La nouvelle icône de la lutte contre l’occupation israélienne n’est pas tombée dans le militantisme par hasard. Son père, Bassem Tamimi, est un activiste de longue date, bien connu et apprécié de tous les Palestiniens. "Toute la famille d'Ahed a toujours baigné dans la résistance non violente", abonde Renée Prangé, membre de l’association France Palestine solidarité. Ahed a déjà perdu un oncle, une tante et un cousin, tué par un soldat israélien. Un autre est actuellement gravement blessé après avoir reçu une balle dans la tête d’un soldat israélien. "De manière générale, le village de Nabi Saleh est entièrement impliqué dans la lutte contre l’occupant, organisant toutes les semaines des manifestations, qui souvent, hélas, tournent mal."
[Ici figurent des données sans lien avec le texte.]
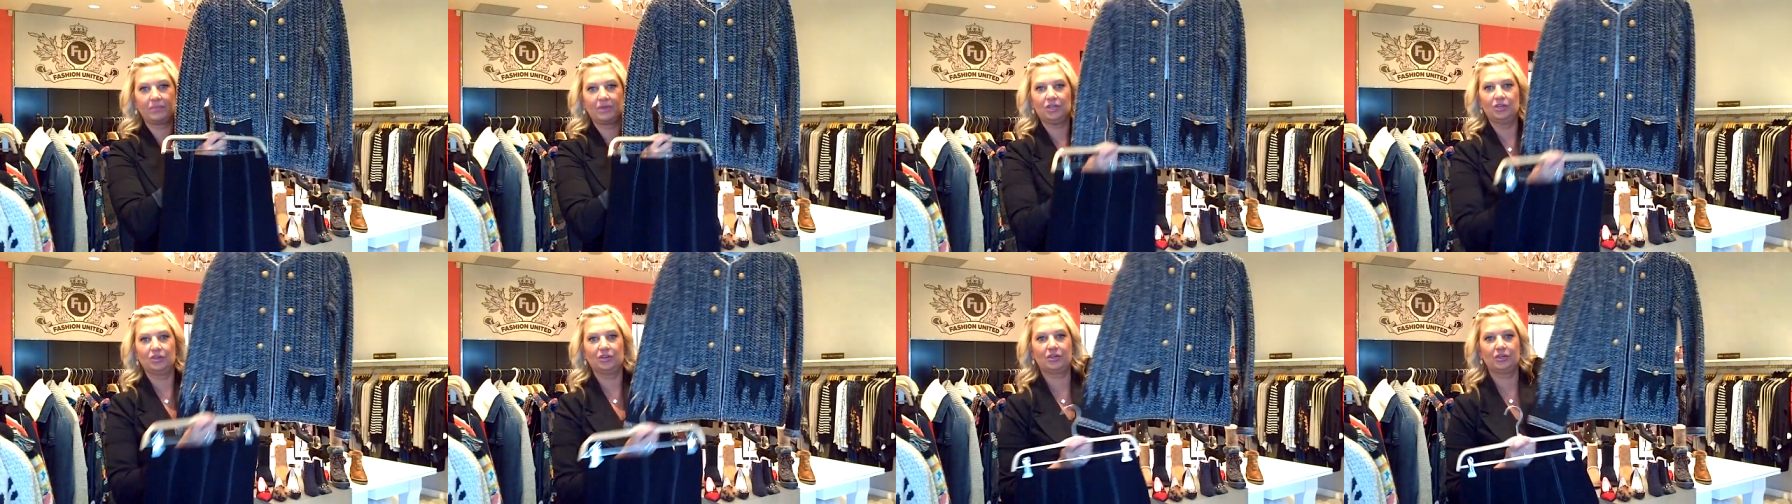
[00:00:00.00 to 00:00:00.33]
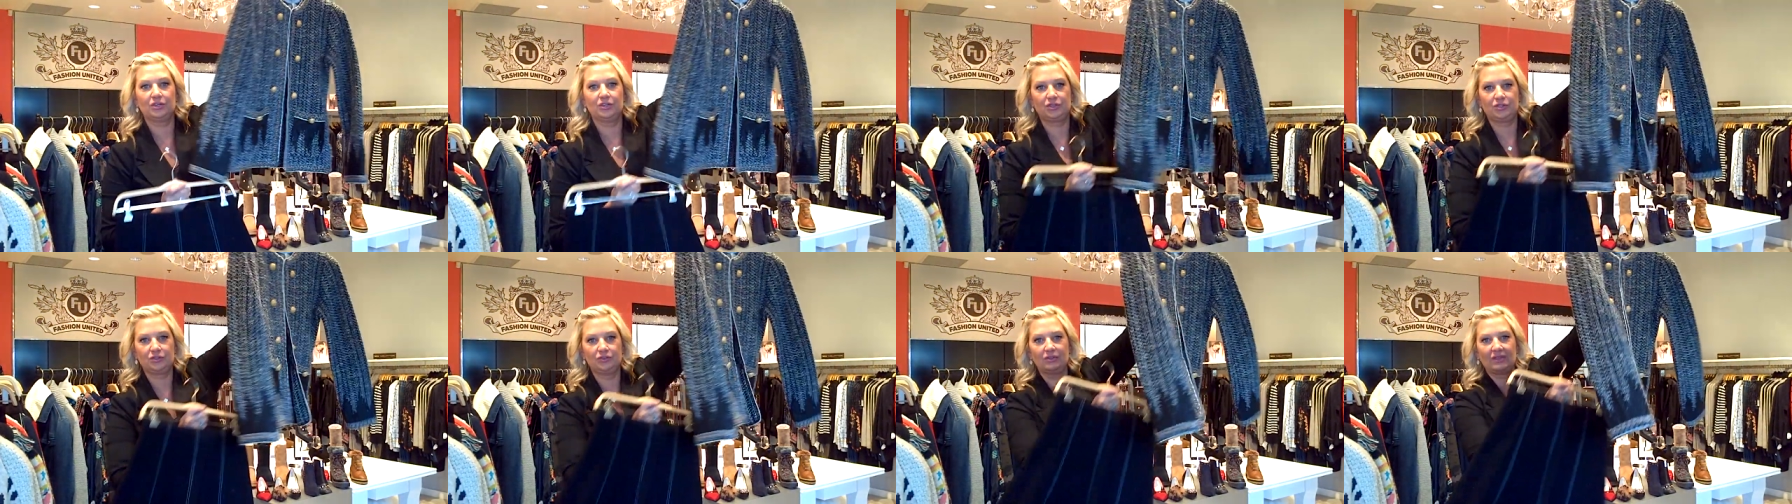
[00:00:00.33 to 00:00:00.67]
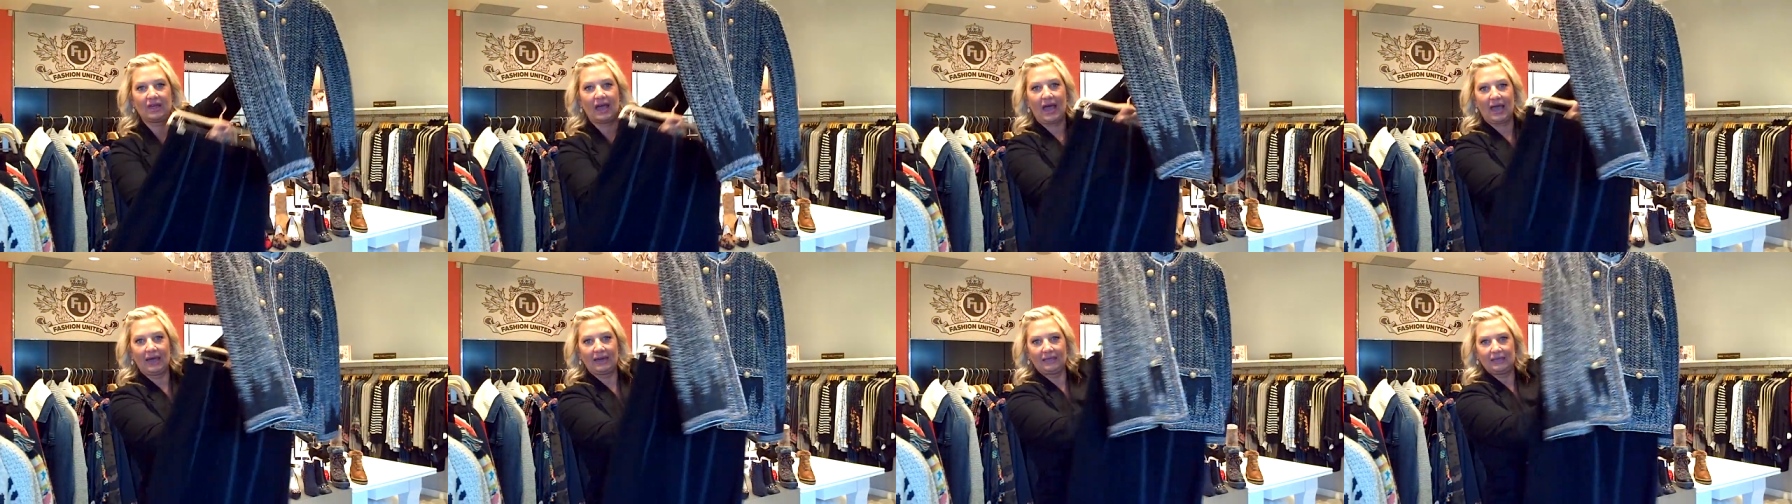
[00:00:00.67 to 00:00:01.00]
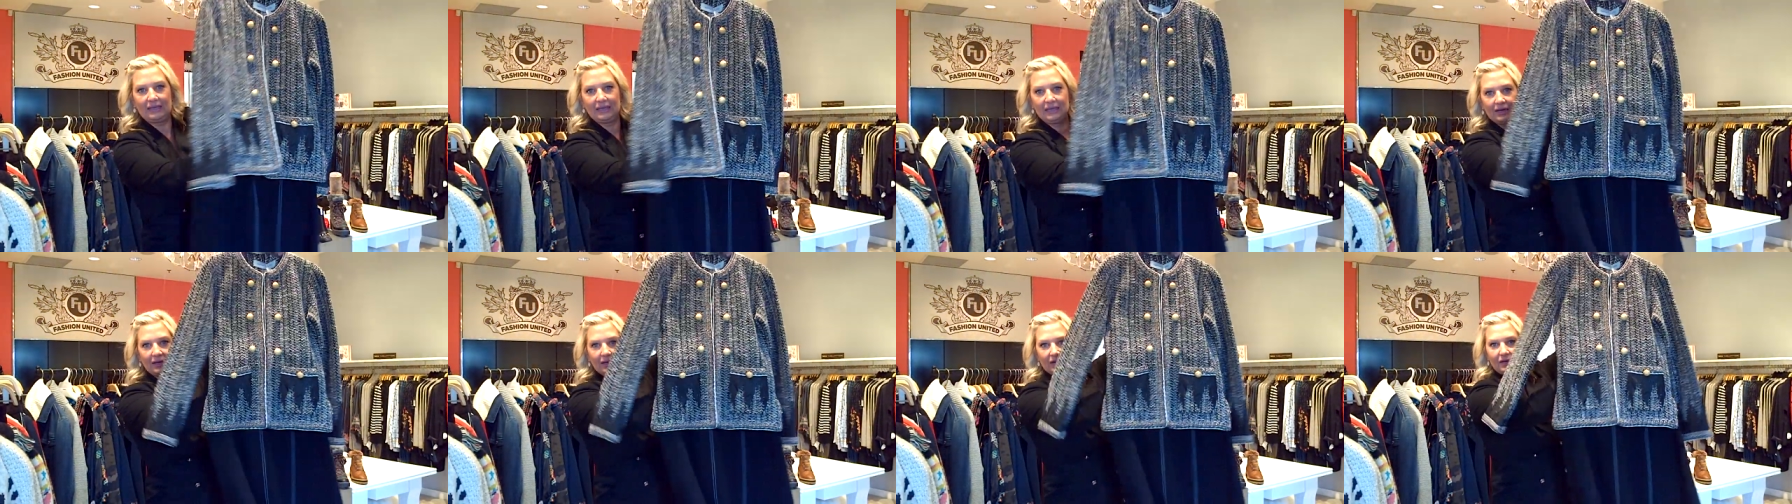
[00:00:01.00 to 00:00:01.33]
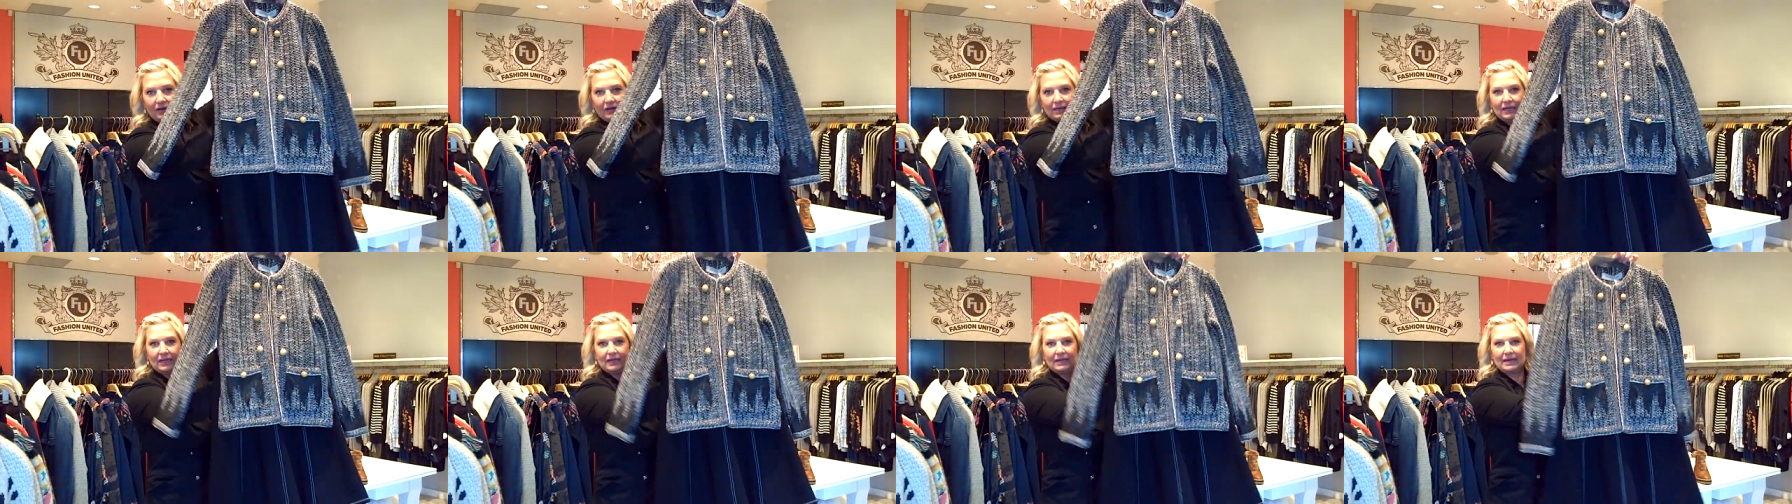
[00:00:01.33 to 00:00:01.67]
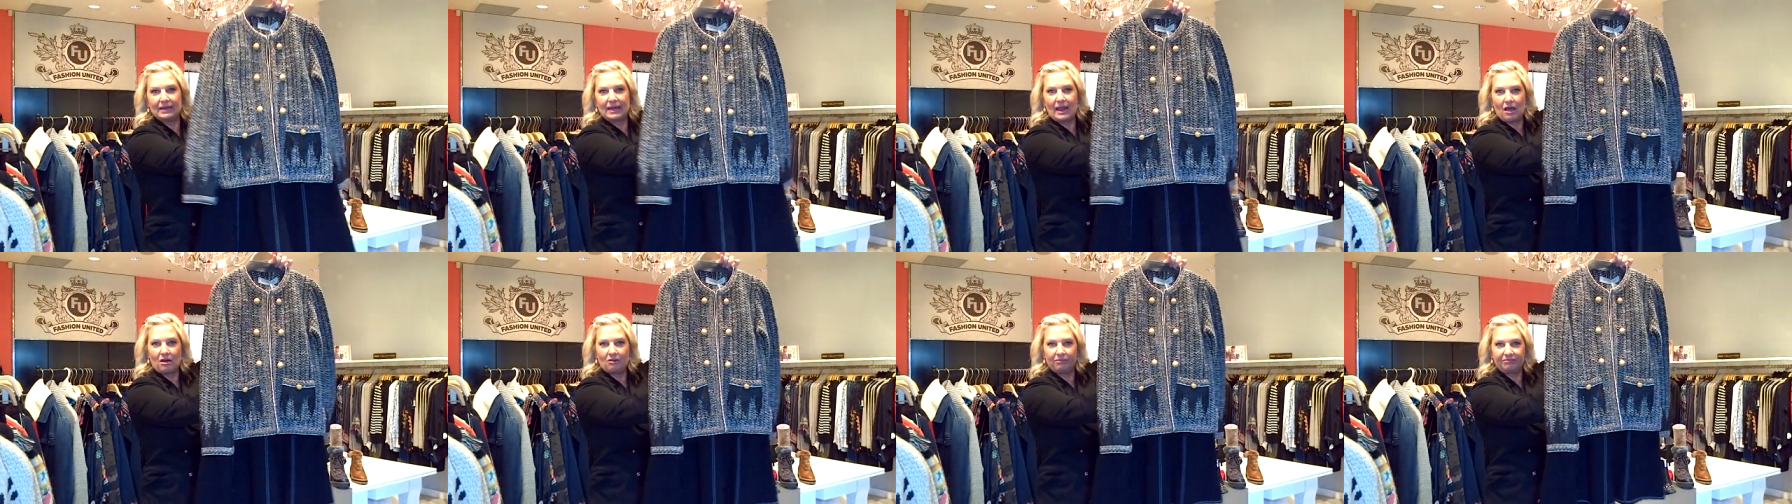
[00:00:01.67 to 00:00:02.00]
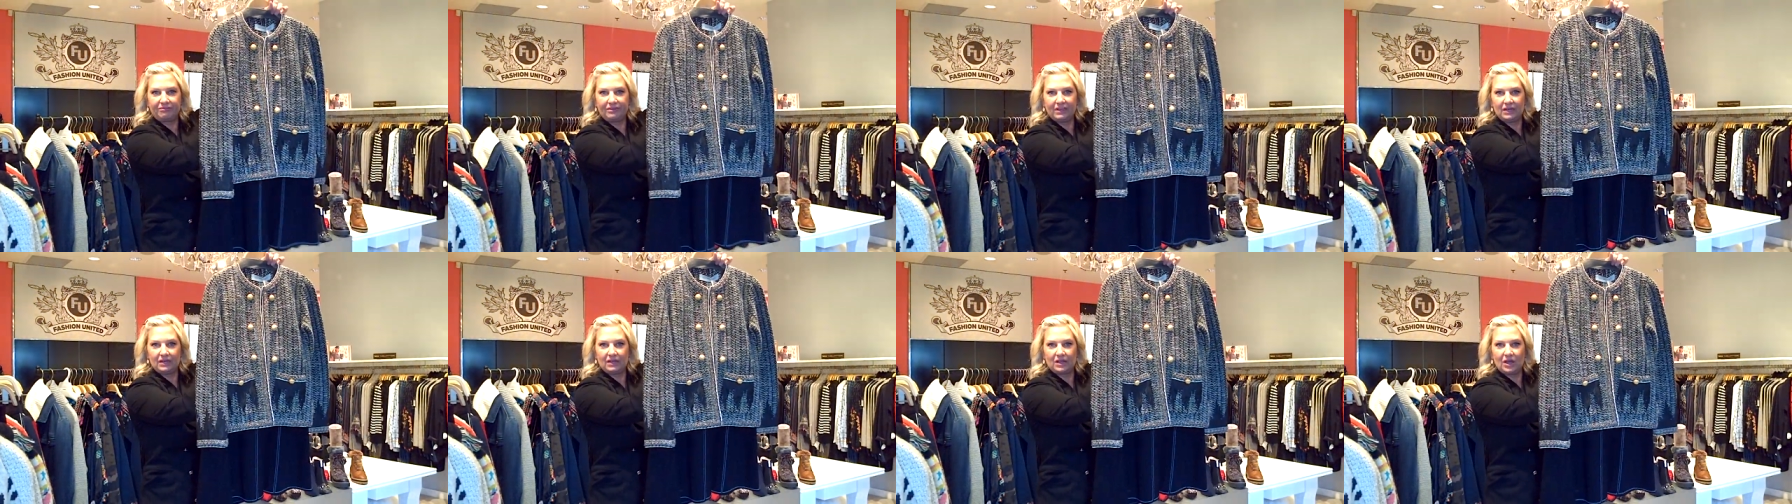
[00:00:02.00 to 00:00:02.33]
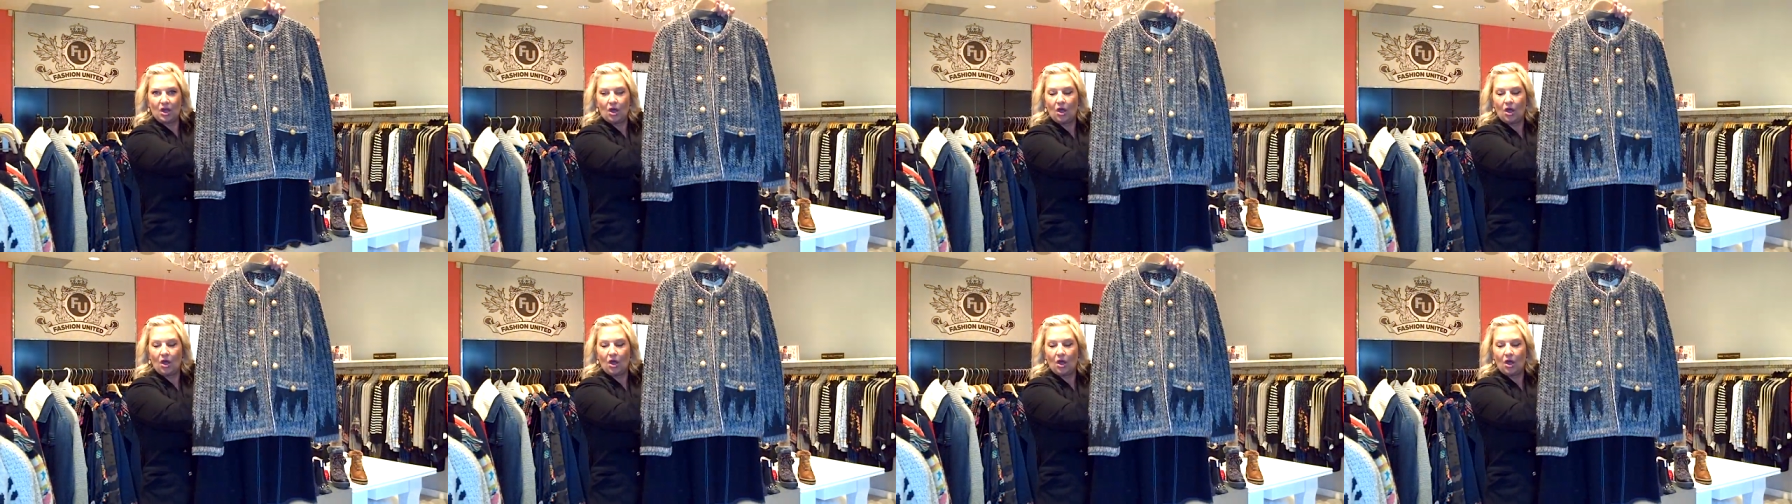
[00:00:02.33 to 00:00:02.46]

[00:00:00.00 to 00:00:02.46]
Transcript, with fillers: You could do that here in an outfit.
Ahed, la Malala de la Cisjordanie ?

Avant sa détention, la jeune fille, qui rêvaît de devenir footballeuse, expliquait dans une vidéo mise en ligne en février 2017 que l’occupation l’empêchait de songer à son avenir. Pour inverser la tendance, elle ne voyait qu’une chose à faire : "Résister, à travers les manifestations, mais aussi via les médias".
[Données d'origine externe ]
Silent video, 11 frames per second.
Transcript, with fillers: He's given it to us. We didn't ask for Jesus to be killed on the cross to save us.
Est-ce à dire qu'elle connaîtra le même destin que celui de Malala, jeune militante et prix Nobel de la paix ? Rien n’est moins sûr, selon Renée Prangé. "Même si la notoriété d’Ahed Tamimi s’étend dans les médias, la cause de la Palestine est éminemment plus polémique que celle défendue par Malala, qui œuvre pour l’éducation des petites filles dans le monde."

Les militants pro-palestiniens à travers le monde ont affiché leur soutien à Ahed Tamimi, comme ici à Istanbul

À défaut de connaître la notoriété de la jeune Pakistanaise, Ahed Tamimi est déjà pour beaucoup le nouveau visage de la jeunesse palestinienne entrée en résistance. "Cette jeune femme non voilée, blonde aux yeux bleus, qui ne correspond pas l’idée que l’on se fait d’une Palestinienne, a davantage de chance de toucher les Occidentaux, qui peuvent facilement s’identifier à elle", poursuit la responsable associative.

"Belle", "magnétique", elle est aussi "le porte-drapeau de la jeunesse palestinienne durement réprimées, poursuit Jean-Sébastien Letang. Lors des dernières manifestations de décembre, 95 % des arrestations concernaient des adolescents." Actuellement, près de 450 mineurs palestiniens sont détenus par Israël, dont une centaine ont moins de 16 ans.